Dass die Kügelchen überhaupt irgendetwas bewirken, bezweifelt Weymayr. Es geht ihm dabei nicht um einen Placebo-Effekt, bei dem sich ein Patient allein durch das Drumherum der Behandlung besser fühlt. Vielmehr weist er darauf hin, dass die meisten Beschwerden von selbst verschwinden, vor allem die, gegen die homöopathische Mittel eingesetzt werden. «Die Besserung fällt nur zufällig mit der Einnahme der Globuli zusammen», sagt der promovierte Biologe.

Christoph Laurentius, Mitglied im Deutschen Zentralverein homöopathischer Ärzte, argumentiert, der Mensch sei mehr als die Summe seiner Zellen: «Nach dem derzeitigen Stand der Wissenschaft können wir nicht erklären, warum homöopathische Arzneien wirken. Dass sie wirken, erlebe ich jeden Tag.»

Das Dilemma sei, dass unter Homöopathie vieles subsumiert werde. Unglücklich sind er und seine Kollegen darüber, dass Menschen in der Apotheke nach einem Heilmittel für Hals- oder Magenschmerzen fragen und dann eine Flasche voller Kügelchen erhielten. Die Chance, dass der Betroffene null Wirkung spüre, sei hoch. Denn es gehe eben nicht darum, nur ein Symptom zu behandeln.

Daher sollten Patienten nicht selbst herumdoktern und bei Ärzten vorsichtig sein, die nur nach einem groben Raster à la «Schnupfen? Nimm Pulsatilla» oder «Regelschmerzen? Lutsch Mönchspfeffer» vorgehen. «Das Klientel, das zu einem Heilpraktiker kommt, sind Menschen mit chronischen Krankheiten, die zuvor von Arzt zu Arzt gelaufen sind und keine Besserung erlebten», erklärt Liebing-Gabel.

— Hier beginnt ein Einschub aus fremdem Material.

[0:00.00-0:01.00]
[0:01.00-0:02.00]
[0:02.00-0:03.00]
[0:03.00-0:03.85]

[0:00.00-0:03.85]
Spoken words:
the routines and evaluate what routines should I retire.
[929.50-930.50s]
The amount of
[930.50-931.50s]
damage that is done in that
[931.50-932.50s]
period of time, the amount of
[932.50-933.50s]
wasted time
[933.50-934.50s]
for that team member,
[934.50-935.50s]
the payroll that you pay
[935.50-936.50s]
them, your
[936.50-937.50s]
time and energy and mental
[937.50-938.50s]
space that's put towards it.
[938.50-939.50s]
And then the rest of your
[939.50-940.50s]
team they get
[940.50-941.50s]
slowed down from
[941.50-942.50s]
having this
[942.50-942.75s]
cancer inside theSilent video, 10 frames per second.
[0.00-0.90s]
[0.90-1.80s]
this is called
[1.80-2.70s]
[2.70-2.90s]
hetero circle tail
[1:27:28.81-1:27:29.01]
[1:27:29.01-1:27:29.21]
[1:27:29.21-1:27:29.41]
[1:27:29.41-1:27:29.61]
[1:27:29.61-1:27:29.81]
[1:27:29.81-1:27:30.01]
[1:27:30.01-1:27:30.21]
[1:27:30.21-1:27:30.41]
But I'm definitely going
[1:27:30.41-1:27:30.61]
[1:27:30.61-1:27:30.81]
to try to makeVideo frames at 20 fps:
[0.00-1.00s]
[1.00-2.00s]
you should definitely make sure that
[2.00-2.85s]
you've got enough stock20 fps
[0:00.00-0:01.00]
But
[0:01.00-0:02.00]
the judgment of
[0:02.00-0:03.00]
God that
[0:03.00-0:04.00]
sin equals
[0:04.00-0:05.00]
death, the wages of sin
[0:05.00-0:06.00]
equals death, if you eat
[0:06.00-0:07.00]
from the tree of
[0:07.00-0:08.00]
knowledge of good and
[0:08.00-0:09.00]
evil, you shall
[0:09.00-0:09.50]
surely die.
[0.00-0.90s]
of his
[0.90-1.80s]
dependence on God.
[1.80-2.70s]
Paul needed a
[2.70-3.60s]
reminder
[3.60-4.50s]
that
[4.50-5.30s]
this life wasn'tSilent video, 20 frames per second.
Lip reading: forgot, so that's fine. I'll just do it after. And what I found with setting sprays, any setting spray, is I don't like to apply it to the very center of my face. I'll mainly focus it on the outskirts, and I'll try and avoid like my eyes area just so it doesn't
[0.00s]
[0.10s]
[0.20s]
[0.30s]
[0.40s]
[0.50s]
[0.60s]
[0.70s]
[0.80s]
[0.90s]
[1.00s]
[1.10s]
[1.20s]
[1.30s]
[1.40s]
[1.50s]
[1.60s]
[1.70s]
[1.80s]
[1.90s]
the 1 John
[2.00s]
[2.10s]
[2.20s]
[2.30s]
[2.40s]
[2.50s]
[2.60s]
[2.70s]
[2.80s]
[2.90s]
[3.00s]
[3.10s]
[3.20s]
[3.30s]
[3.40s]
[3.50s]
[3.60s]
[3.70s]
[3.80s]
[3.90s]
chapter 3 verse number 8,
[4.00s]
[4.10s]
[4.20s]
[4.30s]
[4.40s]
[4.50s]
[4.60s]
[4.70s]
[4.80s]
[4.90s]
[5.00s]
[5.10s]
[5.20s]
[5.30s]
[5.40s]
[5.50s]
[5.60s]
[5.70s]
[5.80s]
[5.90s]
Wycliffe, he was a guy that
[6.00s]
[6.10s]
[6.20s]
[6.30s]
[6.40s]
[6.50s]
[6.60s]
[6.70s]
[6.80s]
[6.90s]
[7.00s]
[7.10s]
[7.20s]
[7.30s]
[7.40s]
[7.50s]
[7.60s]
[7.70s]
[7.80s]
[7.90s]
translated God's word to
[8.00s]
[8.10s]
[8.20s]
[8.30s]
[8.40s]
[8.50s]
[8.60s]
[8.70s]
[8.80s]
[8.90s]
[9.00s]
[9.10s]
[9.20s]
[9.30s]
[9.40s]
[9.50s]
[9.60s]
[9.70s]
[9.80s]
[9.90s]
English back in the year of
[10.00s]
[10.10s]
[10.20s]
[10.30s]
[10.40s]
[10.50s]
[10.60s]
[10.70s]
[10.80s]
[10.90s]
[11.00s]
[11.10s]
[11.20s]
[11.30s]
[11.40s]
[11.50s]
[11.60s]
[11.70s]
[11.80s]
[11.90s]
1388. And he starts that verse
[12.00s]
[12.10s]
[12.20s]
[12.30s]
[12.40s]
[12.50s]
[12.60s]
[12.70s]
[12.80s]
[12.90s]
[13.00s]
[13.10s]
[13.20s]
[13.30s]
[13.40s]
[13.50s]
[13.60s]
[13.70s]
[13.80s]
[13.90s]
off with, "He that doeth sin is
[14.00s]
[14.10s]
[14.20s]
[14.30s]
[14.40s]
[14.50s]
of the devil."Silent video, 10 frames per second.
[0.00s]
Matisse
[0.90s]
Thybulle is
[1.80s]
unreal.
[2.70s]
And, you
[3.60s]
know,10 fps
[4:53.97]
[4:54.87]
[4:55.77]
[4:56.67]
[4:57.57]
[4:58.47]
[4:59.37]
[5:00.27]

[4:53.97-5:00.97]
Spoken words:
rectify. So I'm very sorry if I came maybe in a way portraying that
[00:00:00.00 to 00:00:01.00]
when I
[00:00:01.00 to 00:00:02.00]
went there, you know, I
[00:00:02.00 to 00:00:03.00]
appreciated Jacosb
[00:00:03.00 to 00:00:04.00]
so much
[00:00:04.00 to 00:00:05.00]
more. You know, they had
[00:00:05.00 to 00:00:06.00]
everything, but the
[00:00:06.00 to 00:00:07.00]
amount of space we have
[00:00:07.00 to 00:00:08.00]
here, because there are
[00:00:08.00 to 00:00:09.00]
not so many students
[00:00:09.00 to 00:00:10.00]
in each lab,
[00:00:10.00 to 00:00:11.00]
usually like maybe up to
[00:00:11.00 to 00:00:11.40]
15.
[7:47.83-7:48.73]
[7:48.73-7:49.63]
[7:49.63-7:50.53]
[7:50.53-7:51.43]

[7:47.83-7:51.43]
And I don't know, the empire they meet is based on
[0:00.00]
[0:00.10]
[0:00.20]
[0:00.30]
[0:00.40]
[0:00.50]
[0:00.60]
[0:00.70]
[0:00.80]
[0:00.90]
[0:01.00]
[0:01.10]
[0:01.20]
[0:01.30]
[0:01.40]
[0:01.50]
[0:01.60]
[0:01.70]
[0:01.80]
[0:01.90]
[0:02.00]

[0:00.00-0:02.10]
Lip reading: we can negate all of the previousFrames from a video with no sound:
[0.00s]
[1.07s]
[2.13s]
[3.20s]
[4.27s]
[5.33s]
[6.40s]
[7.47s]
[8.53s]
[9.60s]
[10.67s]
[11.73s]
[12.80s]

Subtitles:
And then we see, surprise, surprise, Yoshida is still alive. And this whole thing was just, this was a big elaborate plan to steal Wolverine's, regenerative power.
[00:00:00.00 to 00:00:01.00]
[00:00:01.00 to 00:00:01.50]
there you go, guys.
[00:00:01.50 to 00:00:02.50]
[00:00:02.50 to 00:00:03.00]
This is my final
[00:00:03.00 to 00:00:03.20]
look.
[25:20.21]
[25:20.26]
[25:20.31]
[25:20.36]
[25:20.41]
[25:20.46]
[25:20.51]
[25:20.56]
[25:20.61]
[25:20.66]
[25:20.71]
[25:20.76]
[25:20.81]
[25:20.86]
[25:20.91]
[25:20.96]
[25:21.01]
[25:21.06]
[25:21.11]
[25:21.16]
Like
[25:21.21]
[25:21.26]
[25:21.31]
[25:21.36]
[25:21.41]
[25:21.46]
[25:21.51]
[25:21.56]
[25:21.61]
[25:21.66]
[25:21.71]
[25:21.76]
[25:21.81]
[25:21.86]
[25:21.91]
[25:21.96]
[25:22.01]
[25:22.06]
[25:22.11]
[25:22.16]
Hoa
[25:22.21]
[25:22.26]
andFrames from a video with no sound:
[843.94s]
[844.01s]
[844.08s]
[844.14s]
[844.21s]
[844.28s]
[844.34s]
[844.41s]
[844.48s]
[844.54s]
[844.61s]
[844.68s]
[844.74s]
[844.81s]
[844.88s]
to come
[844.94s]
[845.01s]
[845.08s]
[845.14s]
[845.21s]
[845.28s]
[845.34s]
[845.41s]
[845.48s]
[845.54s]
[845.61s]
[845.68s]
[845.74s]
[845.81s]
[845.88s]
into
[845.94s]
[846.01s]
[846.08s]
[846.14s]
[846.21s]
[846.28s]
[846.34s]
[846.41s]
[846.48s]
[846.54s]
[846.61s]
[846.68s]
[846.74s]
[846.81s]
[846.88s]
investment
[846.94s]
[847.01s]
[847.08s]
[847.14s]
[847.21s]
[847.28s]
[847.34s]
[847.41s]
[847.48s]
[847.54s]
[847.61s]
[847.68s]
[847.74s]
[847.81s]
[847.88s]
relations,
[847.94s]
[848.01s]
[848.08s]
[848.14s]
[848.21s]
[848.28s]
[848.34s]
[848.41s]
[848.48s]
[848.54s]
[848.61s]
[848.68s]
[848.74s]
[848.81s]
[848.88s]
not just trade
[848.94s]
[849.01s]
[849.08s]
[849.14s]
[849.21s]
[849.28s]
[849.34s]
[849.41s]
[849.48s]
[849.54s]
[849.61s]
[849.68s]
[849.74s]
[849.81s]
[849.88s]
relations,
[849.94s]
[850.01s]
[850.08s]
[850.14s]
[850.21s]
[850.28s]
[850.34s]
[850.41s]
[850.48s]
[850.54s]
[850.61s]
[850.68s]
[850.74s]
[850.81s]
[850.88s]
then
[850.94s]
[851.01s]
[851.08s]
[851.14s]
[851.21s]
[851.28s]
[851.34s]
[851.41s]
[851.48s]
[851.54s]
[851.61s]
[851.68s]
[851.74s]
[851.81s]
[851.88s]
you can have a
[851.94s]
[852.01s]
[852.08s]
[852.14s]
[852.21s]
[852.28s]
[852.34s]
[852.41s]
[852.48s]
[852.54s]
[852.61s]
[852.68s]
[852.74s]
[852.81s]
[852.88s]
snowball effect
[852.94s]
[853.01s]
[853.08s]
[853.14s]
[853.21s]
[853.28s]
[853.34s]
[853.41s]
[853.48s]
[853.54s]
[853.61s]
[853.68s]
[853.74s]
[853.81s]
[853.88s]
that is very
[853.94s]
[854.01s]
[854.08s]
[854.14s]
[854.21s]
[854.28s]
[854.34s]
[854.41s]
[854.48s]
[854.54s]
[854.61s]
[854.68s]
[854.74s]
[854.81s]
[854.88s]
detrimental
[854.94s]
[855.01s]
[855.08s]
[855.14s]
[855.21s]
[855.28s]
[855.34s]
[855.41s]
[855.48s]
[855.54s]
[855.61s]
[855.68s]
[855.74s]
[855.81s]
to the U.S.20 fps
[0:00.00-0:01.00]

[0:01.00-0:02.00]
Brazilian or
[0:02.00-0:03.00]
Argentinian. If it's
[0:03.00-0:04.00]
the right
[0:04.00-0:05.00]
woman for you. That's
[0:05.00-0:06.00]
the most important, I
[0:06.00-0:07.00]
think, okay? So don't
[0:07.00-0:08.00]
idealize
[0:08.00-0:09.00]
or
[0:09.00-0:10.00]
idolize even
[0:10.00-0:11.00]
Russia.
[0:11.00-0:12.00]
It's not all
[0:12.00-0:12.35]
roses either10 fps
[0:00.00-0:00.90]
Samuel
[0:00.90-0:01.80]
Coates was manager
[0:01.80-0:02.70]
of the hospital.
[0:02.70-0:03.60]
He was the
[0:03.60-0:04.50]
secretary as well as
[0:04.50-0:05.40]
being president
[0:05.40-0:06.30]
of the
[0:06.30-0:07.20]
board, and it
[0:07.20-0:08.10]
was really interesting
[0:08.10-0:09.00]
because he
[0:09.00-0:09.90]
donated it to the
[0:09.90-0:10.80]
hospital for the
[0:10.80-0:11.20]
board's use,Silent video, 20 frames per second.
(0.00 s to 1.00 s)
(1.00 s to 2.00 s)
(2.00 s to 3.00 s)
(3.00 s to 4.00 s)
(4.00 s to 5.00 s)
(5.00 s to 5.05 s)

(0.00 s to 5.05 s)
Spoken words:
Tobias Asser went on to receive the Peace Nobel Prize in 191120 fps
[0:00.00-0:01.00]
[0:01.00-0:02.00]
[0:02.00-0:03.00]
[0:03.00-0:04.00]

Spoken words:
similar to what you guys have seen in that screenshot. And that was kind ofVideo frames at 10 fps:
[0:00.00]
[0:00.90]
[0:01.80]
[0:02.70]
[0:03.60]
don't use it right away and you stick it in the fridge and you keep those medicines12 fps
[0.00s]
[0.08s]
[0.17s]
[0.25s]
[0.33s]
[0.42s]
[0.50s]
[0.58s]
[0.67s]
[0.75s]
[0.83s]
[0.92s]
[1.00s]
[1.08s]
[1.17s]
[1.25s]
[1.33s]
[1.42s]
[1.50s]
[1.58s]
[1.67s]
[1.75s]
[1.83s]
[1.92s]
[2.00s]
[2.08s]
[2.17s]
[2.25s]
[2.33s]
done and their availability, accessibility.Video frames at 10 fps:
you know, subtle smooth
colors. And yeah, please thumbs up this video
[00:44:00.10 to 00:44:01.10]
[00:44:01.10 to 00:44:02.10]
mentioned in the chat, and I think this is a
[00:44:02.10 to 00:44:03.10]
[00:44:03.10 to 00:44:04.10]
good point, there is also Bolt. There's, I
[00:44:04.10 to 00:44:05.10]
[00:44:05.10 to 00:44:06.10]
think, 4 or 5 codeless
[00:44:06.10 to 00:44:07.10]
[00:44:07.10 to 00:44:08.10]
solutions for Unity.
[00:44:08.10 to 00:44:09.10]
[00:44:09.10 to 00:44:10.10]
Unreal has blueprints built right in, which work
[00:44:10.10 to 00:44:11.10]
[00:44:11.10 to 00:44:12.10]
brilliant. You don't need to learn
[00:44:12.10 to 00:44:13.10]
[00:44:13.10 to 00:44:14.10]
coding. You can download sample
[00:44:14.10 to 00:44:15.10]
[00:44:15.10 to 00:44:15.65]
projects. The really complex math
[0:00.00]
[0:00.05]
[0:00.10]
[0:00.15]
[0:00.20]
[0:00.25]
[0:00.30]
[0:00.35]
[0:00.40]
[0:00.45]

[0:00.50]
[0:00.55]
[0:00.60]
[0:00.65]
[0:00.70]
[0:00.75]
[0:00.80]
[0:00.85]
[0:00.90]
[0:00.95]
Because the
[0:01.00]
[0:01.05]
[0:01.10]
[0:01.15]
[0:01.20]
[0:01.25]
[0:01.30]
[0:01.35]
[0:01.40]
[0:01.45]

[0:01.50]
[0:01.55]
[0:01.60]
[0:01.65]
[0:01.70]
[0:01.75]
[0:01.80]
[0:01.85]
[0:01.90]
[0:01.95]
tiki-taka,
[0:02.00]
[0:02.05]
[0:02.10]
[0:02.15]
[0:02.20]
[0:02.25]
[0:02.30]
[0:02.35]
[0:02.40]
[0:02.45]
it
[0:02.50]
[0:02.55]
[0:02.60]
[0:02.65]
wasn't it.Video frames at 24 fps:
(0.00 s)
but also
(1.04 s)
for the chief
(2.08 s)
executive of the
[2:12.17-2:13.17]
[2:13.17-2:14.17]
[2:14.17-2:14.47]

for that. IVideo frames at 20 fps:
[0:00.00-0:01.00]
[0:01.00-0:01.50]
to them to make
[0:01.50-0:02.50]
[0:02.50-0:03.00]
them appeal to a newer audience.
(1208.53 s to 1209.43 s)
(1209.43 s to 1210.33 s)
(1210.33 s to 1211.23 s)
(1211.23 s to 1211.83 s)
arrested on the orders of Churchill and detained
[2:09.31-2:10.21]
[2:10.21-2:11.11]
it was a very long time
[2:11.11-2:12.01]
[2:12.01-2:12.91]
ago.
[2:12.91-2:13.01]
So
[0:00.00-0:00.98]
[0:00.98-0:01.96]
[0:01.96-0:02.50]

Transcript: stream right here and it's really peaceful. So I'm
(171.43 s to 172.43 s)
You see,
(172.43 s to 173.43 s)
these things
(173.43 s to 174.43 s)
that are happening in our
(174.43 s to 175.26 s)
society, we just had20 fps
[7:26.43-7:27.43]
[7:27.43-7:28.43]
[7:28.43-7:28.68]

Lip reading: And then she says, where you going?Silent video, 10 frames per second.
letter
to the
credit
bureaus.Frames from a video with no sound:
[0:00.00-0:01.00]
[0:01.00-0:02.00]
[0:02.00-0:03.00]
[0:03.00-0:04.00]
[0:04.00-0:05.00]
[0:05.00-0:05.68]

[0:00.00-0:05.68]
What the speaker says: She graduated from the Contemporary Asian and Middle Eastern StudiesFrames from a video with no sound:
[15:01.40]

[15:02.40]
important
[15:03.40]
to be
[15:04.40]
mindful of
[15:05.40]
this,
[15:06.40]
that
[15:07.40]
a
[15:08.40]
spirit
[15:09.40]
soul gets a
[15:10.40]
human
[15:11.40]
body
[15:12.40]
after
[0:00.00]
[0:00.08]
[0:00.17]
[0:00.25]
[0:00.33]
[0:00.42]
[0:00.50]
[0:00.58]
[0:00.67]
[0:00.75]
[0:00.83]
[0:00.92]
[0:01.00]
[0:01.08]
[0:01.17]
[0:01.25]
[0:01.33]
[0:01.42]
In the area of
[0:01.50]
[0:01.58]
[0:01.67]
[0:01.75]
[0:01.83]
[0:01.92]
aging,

Klassiker sind häufige Infekte, Heuschnupfen, Asthma, Allergien, Migräne, rheumatische Beschwerden, Neurodermitis oder Bluthochdruck.

Oft können Globuli die schulmedizinische Behandlung begleiten. «Wenn ich sehe, dass sich Begleitsymptome einer Krankheit - etwa Schlaflosigkeit bei Bluthochdruck - bessern, kann ich die Medikamente nach und nach, mit regelmäßiger Blutdruckkontrolle, ausschleichen», erklärt Laurentius.

Bei schweren Krankheiten sind Globuli allein kaum das Mittel der Wahl - Beschwerden, die mit einer Grunderkrankung einhergehen, sollen sie aber lindern können, etwa bei Diabetes oder auch Krebs. «Ich versuche, den Patienten zu stärken und Nebenwirkungen von Chemotherapie und Bestrahlung zu lindern», sagt Laurentius.

Er selbst ist von Haus aus Arzt. Heilpraktiker haben eine medizinische Ausbildung und werden nach einer Prüfung vor dem Gesundheitsamt zugelassen. Im Idealfall arbeiten sie, insbesondere wenn sie einen homöopathischen Behandlungsschwerpunkt haben, eng mit Ärzten zusammen. Der Patient kommt aber nicht drum herum: Er muss selbst entscheiden, bei wem er Hilfe einholt.